(Information shown)

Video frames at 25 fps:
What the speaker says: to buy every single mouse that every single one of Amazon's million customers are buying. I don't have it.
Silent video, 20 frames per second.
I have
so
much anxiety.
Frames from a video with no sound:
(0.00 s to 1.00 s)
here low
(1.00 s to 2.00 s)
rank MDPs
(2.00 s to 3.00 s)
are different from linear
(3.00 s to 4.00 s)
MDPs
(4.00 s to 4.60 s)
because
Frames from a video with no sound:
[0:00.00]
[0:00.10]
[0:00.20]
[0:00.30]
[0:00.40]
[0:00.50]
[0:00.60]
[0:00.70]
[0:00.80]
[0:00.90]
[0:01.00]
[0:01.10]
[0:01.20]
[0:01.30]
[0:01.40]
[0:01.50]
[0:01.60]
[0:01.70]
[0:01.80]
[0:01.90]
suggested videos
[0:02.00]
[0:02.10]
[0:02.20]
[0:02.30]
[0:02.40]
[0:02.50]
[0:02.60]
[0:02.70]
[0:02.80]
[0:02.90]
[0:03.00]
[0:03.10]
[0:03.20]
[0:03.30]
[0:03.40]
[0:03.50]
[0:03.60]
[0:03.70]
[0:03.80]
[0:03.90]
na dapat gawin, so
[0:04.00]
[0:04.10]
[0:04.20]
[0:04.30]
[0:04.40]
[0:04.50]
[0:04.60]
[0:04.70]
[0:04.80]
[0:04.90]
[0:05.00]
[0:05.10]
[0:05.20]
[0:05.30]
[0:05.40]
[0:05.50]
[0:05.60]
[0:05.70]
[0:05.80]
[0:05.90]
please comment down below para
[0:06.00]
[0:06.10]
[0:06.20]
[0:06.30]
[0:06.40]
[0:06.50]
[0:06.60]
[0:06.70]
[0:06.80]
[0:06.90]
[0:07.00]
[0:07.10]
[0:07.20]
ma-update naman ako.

(End Information shown)

Description of the task
Return the full data, every line of it, with nothing altered.

Answer area
Video frames at 25 fps:
What the speaker says: to buy every single mouse that every single one of Amazon's million customers are buying. I don't have it.
Silent video, 20 frames per second.
I have
so
much anxiety.
Frames from a video with no sound:
(0.00 s to 1.00 s)
here low
(1.00 s to 2.00 s)
rank MDPs
(2.00 s to 3.00 s)
are different from linear
(3.00 s to 4.00 s)
MDPs
(4.00 s to 4.60 s)
because
Frames from a video with no sound:
[0:00.00]
[0:00.10]
[0:00.20]
[0:00.30]
[0:00.40]
[0:00.50]
[0:00.60]
[0:00.70]
[0:00.80]
[0:00.90]
[0:01.00]
[0:01.10]
[0:01.20]
[0:01.30]
[0:01.40]
[0:01.50]
[0:01.60]
[0:01.70]
[0:01.80]
[0:01.90]
suggested videos
[0:02.00]
[0:02.10]
[0:02.20]
[0:02.30]
[0:02.40]
[0:02.50]
[0:02.60]
[0:02.70]
[0:02.80]
[0:02.90]
[0:03.00]
[0:03.10]
[0:03.20]
[0:03.30]
[0:03.40]
[0:03.50]
[0:03.60]
[0:03.70]
[0:03.80]
[0:03.90]
na dapat gawin, so
[0:04.00]
[0:04.10]
[0:04.20]
[0:04.30]
[0:04.40]
[0:04.50]
[0:04.60]
[0:04.70]
[0:04.80]
[0:04.90]
[0:05.00]
[0:05.10]
[0:05.20]
[0:05.30]
[0:05.40]
[0:05.50]
[0:05.60]
[0:05.70]
[0:05.80]
[0:05.90]
please comment down below para
[0:06.00]
[0:06.10]
[0:06.20]
[0:06.30]
[0:06.40]
[0:06.50]
[0:06.60]
[0:06.70]
[0:06.80]
[0:06.90]
[0:07.00]
[0:07.10]
[0:07.20]
ma-update naman ako.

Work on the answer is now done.